День 20
4 января 2026 г., 21:04
Дима продолжал свой упрямый марафон заботы, словно его собственное тело было лишь досадной помехой на этом пути. Он появлялся на пороге моей комнаты, бледный, с лихорадочным блеском в глазах, и сиплым голосом спрашивал: «Ну как там?». Готовил свои «целебные» похлебки на моей кухне, опираясь о столешницу, чтобы не качнуться, и громко шмыгал носом, пытаясь что-то рассказать. И все это с упрямым отрицанием очевидного — своей болезни, которую он перехватил у меня.
Я не мог нарадоваться. Дима был похож на усталую пчелу, которая не в силах бросить свой долг. В его стойкости была какая-то святая, безумная самоотверженность.
Когда затишье в гостиной затянулось на несколько часов, тревога заставила меня подняться. Я прокрался на цыпочках, боясь потревожить и его сон, и хрупкое перемирие между нами.
Дверь в гостиную была приоткрыта. Воздух в комнате был спертым и густым, пахшим болезнью — сладковато-прелым запахом пота и жара. Дима лежал на диване, сбросив одеяло. Он не спал, а скорее плавился. Его тело было обмякшим, безвольным, лицо залито неестественным румянцем, влажные волосы прилипли ко лбу и вискам. Жалкое и бесконечно дорогое зрелище.

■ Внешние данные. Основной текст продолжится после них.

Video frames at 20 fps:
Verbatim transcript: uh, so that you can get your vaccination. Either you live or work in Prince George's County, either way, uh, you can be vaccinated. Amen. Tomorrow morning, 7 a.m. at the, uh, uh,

Услышав мой шаг, он с трудом разлепил веки. Взгляд был мутным, неосознанным, будто он продирался сквозь толщу лихорадочного бреда.
— А... Стас... — его голос был хриплым и густым, как сироп. — Я... сейчас встану... Чего ты?..

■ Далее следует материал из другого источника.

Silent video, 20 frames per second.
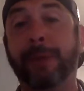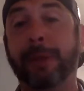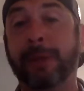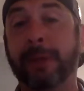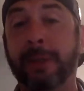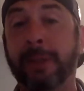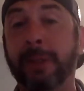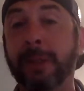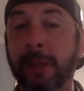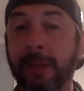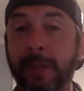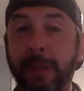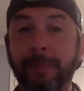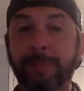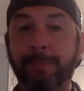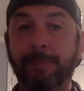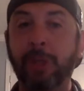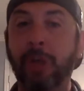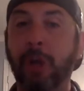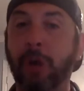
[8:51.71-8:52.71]
be,
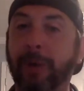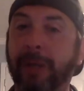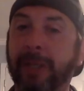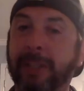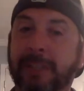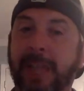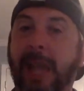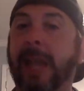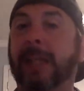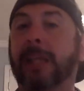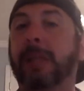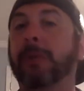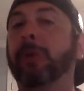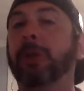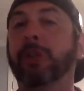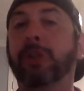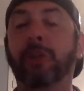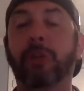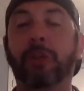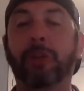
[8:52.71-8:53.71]
exactly
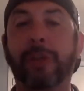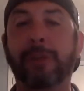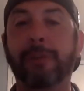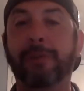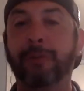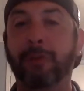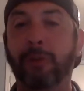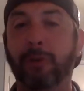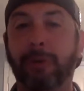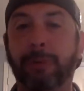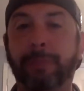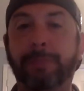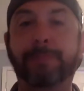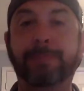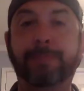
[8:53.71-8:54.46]
what you're looking for,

— Лежи, — тихо, но твердо приказал я. — Никуда ты не встанешь.
Я обжегся ладонью о его лоб и ринулся за лекарствами. Смочил полотенце в ледяной воде, отжал и повесил на руку. В одной ладони держал стакан с водой, в другой — жаропонижающее.
Дима поднялся сквозь боль, чтобы запить таблетки, и тут же рухнул обратно на диван. Кажется, я услышал, как скрипят его кости. Я положил сложенное полотенчико на его лоб и слегка прижал, чтобы оно лучше отдало холод. Дима обмяк под моей рукой и закрыл глаза. Короткие ресницы подрагивали, как крылья бабочки, над слезливыми глазами. С какой болью он сейчас борется?
— Сейчас будет полегче, — прошептал я, с трепетом опуская ладонь на его плечо. Кожа под футболкой пекла сильнее солнца летом.
Непроизвольно мои пальцы сжались и кругами пошли от плеча к шее. Осторожно, практически не давя, чтобы не причинить боль. Кожа горела. Скользнул ладонью к загривку, впутался пальцами в волосы. Дима сейчас был таким хрупким, словно балансировал между обмороком и жизнью. Мне хотелось удержать его в мире.
Дима что-то промычал, но я не расслышал. Вопросительно хмыкнул в ответ, показывая свою заинтересованность. Он снова что-то промямлил, и я опять не понял... Я криво улыбнулся, чувствуя комочек неловкости в желудке. Стыдно переспрашивать.
Дима продолжил что-то лепетать в лихорадке, а я слушать эти бессвязные звуки. Такой милый. А потом, сквозь шум в собственных ушах, я разобрал:
— ...зачем... бросил?..
Слова впились в меня острее любого ножа. Глоток был сделан на сухом горле.
— Я... я идиот, Дим. Прости, — выдохнул я, и это было самым искренним, что я говорил за последние годы.
За эти минуты Дима нагрел полотенце и даже высушил его в какой-то степени. Я убрал тряпку и нежно коснулся его лба губами.
Дима резко открыл глаза. Его взгляд, еще мутный от жара, был полон чистого, детского удивления.
— Стой... — его пальцы слабо уцепились за край моей футболки. — Не... бросай... опять...
Эти слова, тихие и обжигающие, ударили прямо в солнечное сплетение. На душе расцвело что-то огромное и теплое, сладкое до головокружения. Он говорил не о себе, не о болезни. Он говорил о нас.
— Я сейчас, — пообещал я, и голос мой сорвался на шепот. — Я вернусь. Минутку, Дим, подожди. Держись.
Я вернулся с новым, холодным компрессом, аккуратно сменил его.
— Я здесь, — сказал я, и мой голос прозвучал непривычно мягко, почти по-матерински. — Я никуда не уйду.
В ответ он тихо, по-детски угукнул, его веки сомкнулись, и через пару минут его дыхание стало ровным и глубоким, хотя и все еще тяжелым. Он уснул. Просто лапочка. И самый большой в мире упрямец. И моя самая большая боль и самая нежная надежда. И все это — одновременно.